### Task:
Down to the last line, restate the records below word for word, dropping every image.

•••••

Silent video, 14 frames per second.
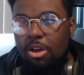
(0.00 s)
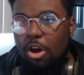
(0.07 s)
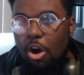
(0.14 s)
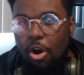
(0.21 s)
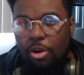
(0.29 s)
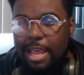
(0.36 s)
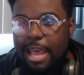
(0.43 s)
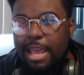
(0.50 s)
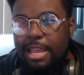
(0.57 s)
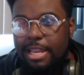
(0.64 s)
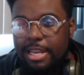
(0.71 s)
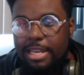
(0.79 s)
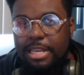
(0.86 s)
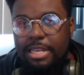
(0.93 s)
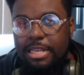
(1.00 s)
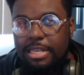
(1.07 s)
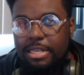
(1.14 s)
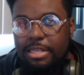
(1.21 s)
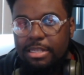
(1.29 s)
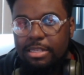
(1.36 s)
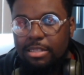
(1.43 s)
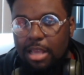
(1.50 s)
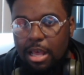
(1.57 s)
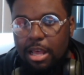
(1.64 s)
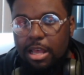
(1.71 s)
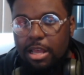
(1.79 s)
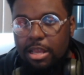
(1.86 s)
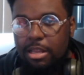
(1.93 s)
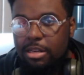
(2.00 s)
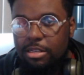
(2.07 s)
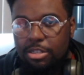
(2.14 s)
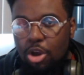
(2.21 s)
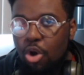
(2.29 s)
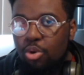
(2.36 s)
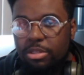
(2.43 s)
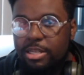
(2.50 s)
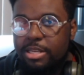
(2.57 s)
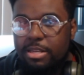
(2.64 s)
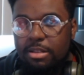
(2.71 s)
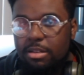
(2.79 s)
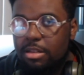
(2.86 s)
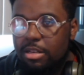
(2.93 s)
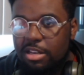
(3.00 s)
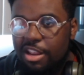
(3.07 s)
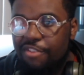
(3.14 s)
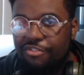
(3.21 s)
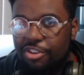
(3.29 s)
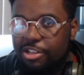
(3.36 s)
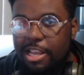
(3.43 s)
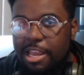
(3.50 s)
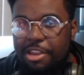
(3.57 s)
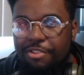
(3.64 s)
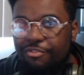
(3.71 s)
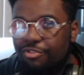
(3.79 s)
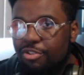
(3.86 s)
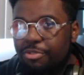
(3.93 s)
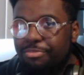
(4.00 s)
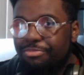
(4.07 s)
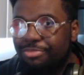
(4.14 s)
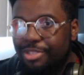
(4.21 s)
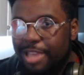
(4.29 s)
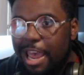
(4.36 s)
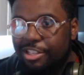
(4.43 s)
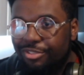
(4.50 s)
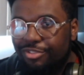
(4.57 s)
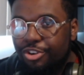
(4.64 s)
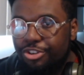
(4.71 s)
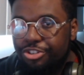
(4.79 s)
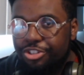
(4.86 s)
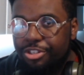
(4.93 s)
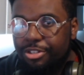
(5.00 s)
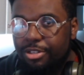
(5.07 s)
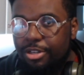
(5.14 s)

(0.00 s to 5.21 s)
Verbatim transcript: All that is a totally different take from Zack's version.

•••••

### Written solution:
Silent video, 14 frames per second.
(0.00 s)
(0.07 s)
(0.14 s)
(0.21 s)
(0.29 s)
(0.36 s)
(0.43 s)
(0.50 s)
(0.57 s)
(0.64 s)
(0.71 s)
(0.79 s)
(0.86 s)
(0.93 s)
(1.00 s)
(1.07 s)
(1.14 s)
(1.21 s)
(1.29 s)
(1.36 s)
(1.43 s)
(1.50 s)
(1.57 s)
(1.64 s)
(1.71 s)
(1.79 s)
(1.86 s)
(1.93 s)
(2.00 s)
(2.07 s)
(2.14 s)
(2.21 s)
(2.29 s)
(2.36 s)
(2.43 s)
(2.50 s)
(2.57 s)
(2.64 s)
(2.71 s)
(2.79 s)
(2.86 s)
(2.93 s)
(3.00 s)
(3.07 s)
(3.14 s)
(3.21 s)
(3.29 s)
(3.36 s)
(3.43 s)
(3.50 s)
(3.57 s)
(3.64 s)
(3.71 s)
(3.79 s)
(3.86 s)
(3.93 s)
(4.00 s)
(4.07 s)
(4.14 s)
(4.21 s)
(4.29 s)
(4.36 s)
(4.43 s)
(4.50 s)
(4.57 s)
(4.64 s)
(4.71 s)
(4.79 s)
(4.86 s)
(4.93 s)
(5.00 s)
(5.07 s)
(5.14 s)

(0.00 s to 5.21 s)
Verbatim transcript: All that is a totally different take from Zack's version.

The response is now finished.